◆ **Activity**:
If pictures are present, leave them out, and copy the data word for word.
┌─ Given records
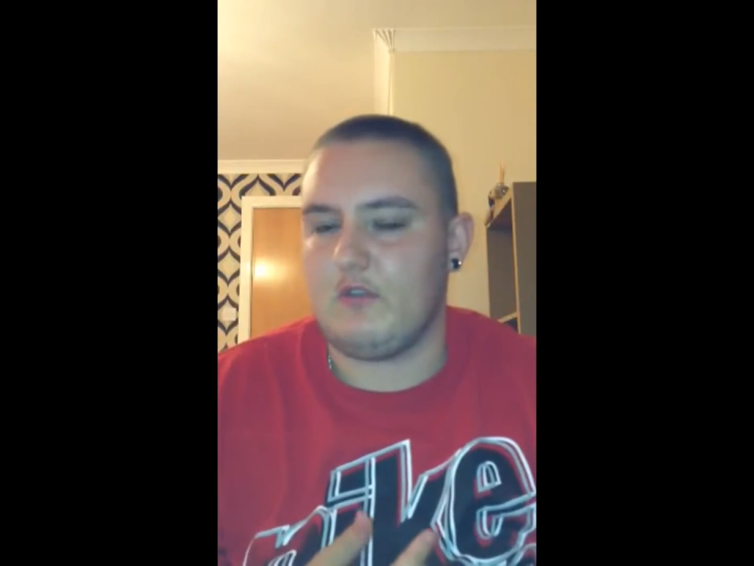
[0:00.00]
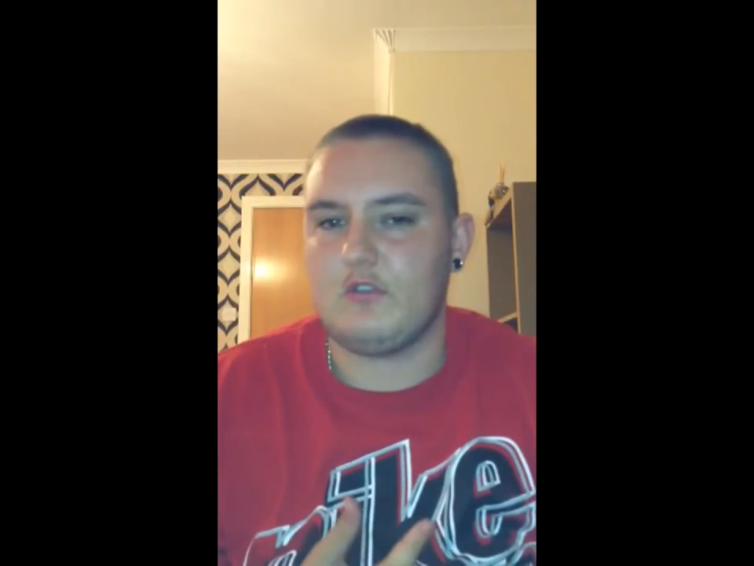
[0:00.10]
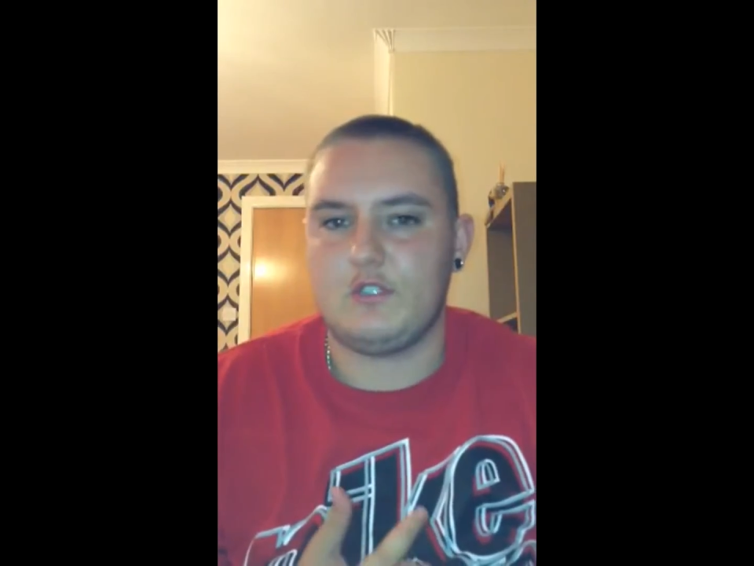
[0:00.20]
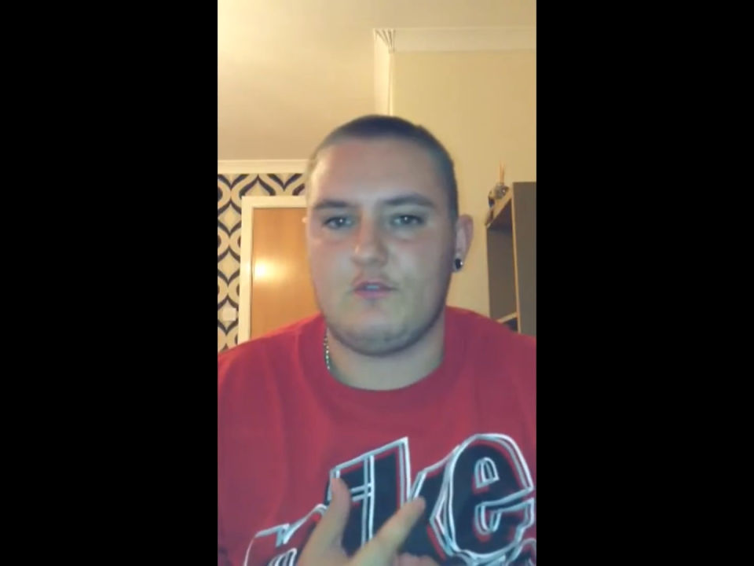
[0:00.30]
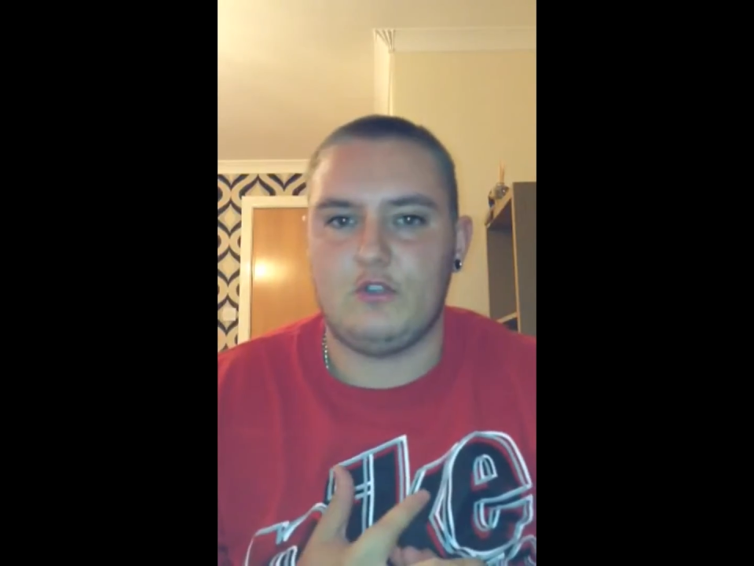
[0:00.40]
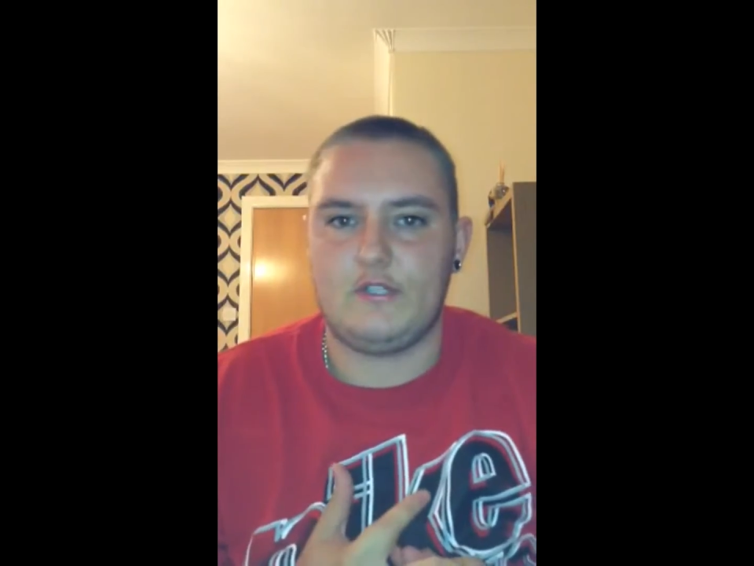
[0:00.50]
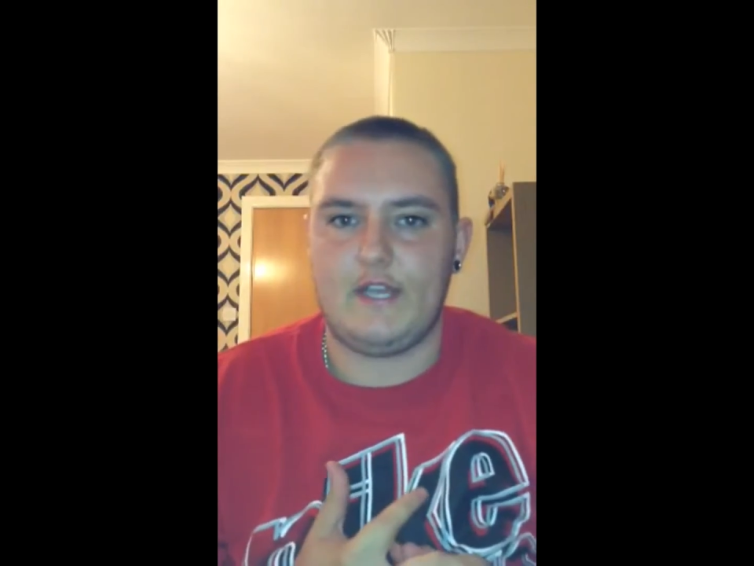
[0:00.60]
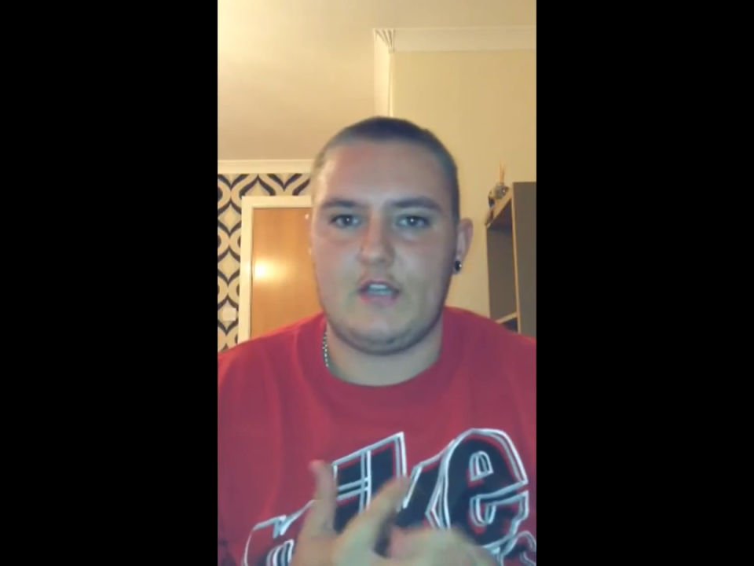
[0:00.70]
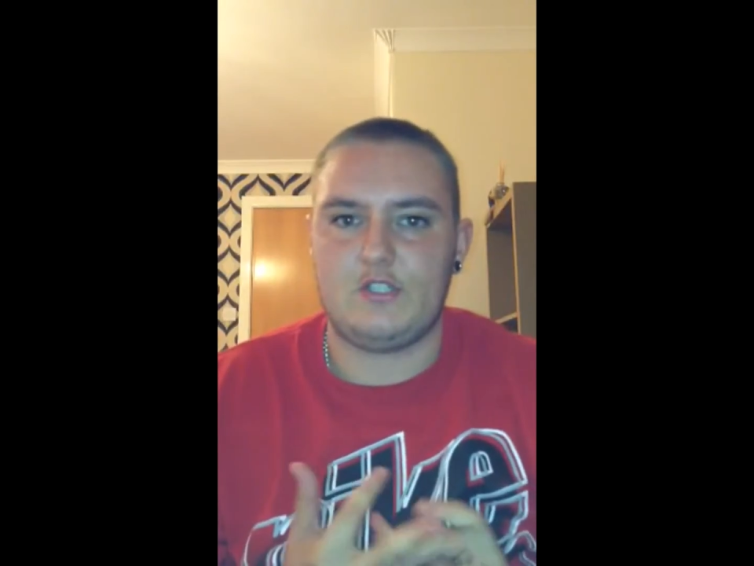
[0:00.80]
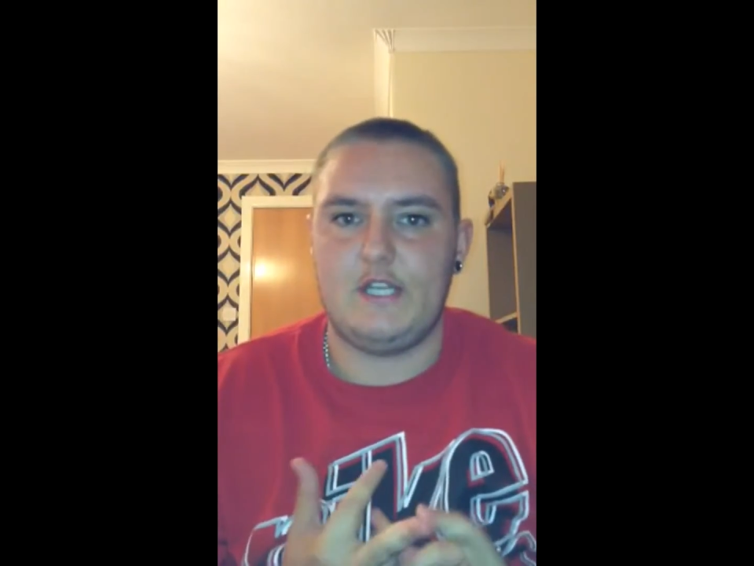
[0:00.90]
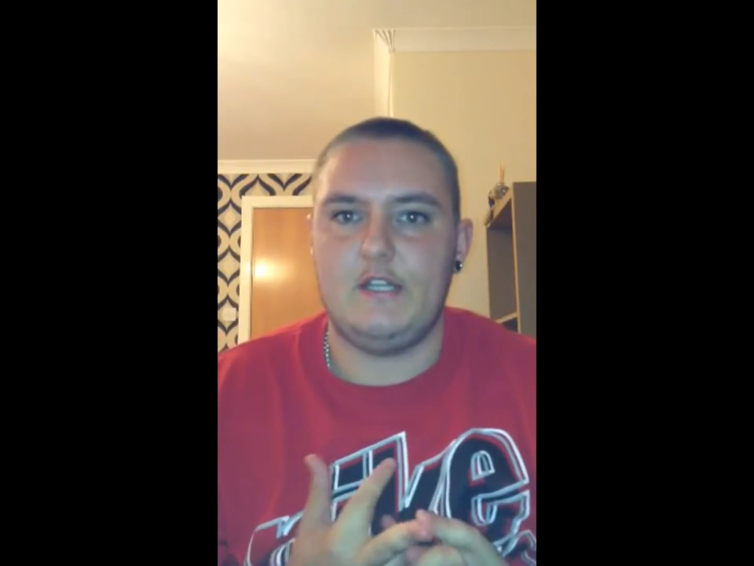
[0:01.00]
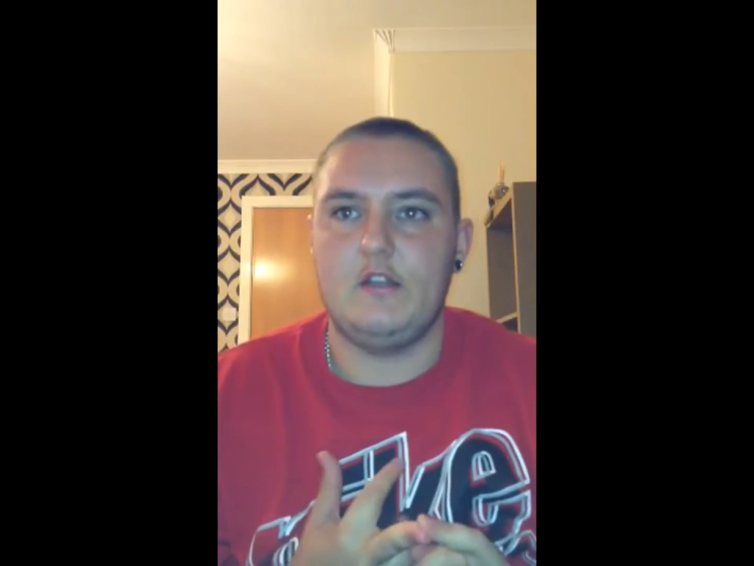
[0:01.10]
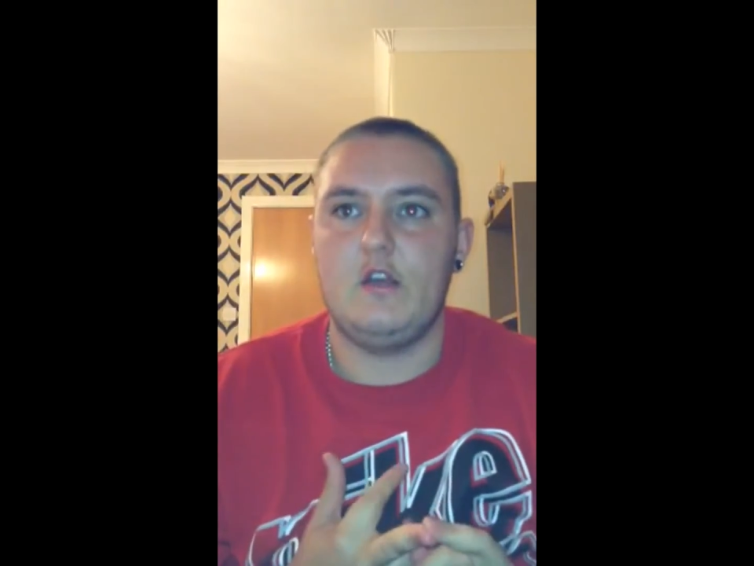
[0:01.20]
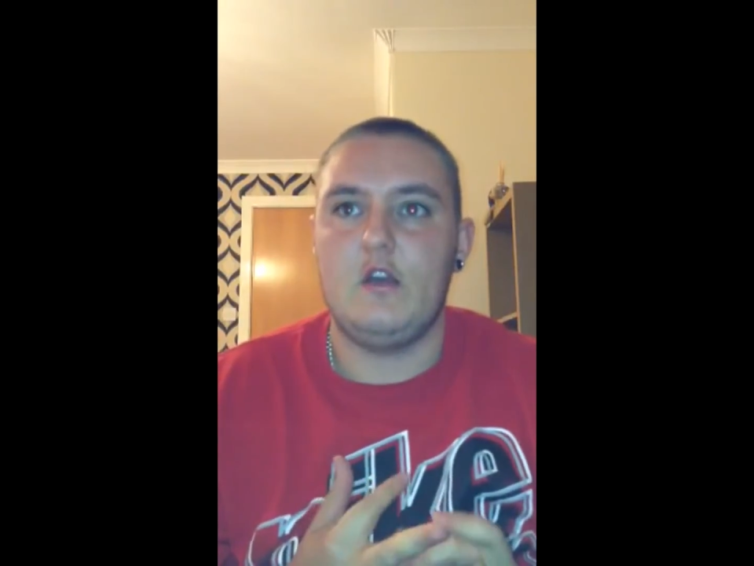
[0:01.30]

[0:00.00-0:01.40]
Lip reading: because you've got to get a train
└─
◆ **Exercise result**:
[0:00.00]
[0:00.10]
[0:00.20]
[0:00.30]
[0:00.40]
[0:00.50]
[0:00.60]
[0:00.70]
[0:00.80]
[0:00.90]
[0:01.00]
[0:01.10]
[0:01.20]
[0:01.30]

[0:00.00-0:01.40]
Lip reading: because you've got to get a train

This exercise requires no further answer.